Hubble Image - Jet in Carina
As a result, I think of time as more circular rather than linear. I’ve thought about this a lot regarding conversations – a conversation should not be something that you have at one time. Rather, you can talk about something, go away, think about it, experience a bit more life, and then come back and talk about the same thing with new ideas or new perspective. (Gasp – this is the reason why we always talk about the same things in Church! And to remind us of what we should be doing.) My philosophy on life is that it’s more circular than linear, and that I will have many opportunities to do the things I love. Now, my task will be to take advantage of the opportunities at the optimum time, instead of letting them pass and missing the boat as I wait for whatever is better “just around the corner.”

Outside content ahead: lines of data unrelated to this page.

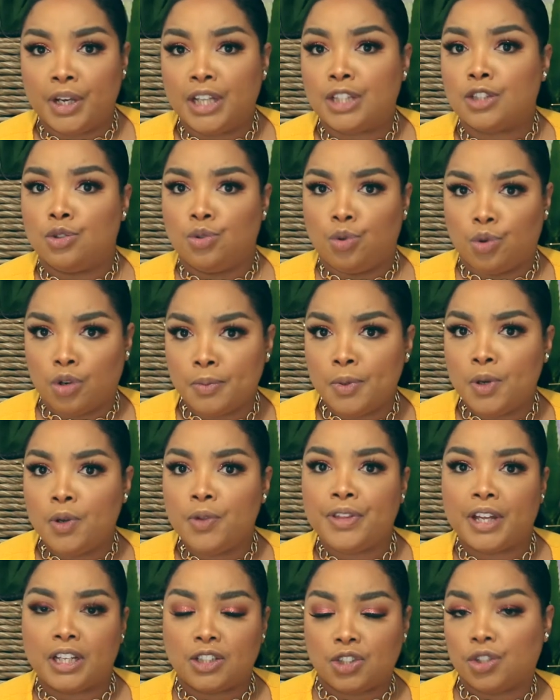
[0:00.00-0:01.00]
It's
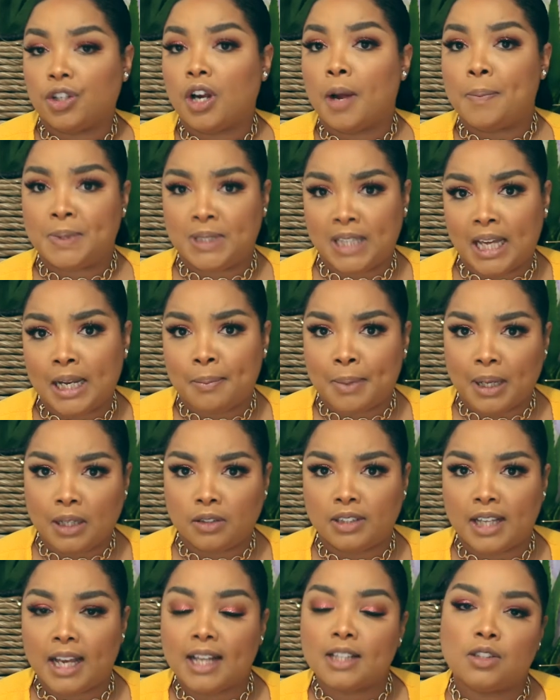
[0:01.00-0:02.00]
normal that you're upset
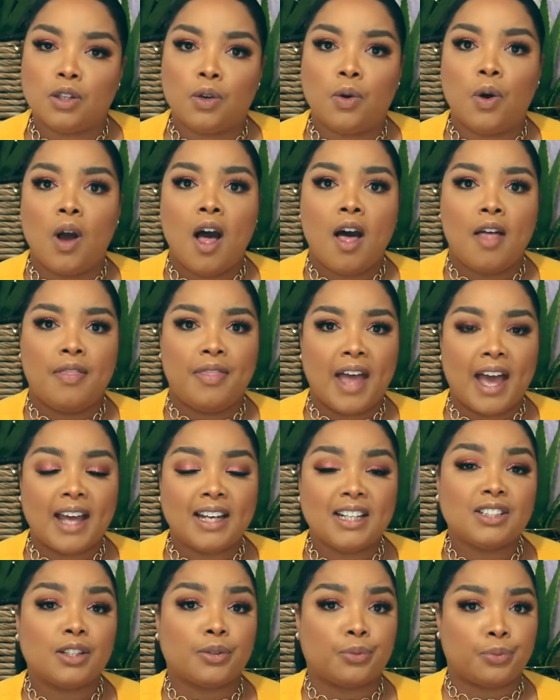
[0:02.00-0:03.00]
about that. So
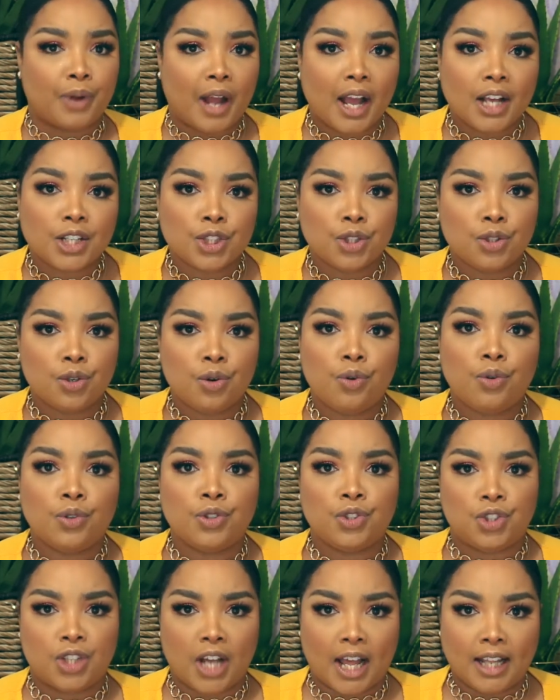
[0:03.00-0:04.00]
that is rational
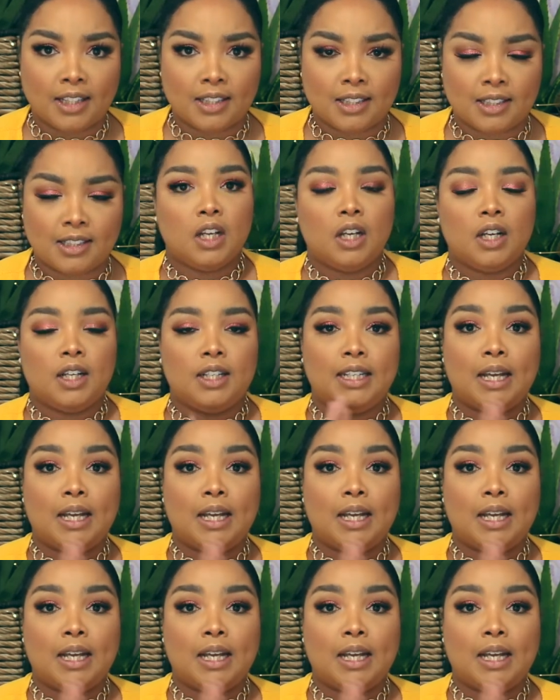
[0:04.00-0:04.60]
jealousy.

I don’t think that there is much to fear from death – or at least I don’t have much to fear from own. Other people’s deaths, especially people I care about, frighten me deeply. I don’t want to be left behind, I don’t want to figure out how to live without them. Concerning my own death, I’m afraid of the pain that will come with it, but I think it will be one of the most interesting experiences of my life. I look forward to reuniting with people and entities, such as my grandparents and my cat, after death, as well as reuniting with people I did not get to meet on earth. It’ll just be another adventure.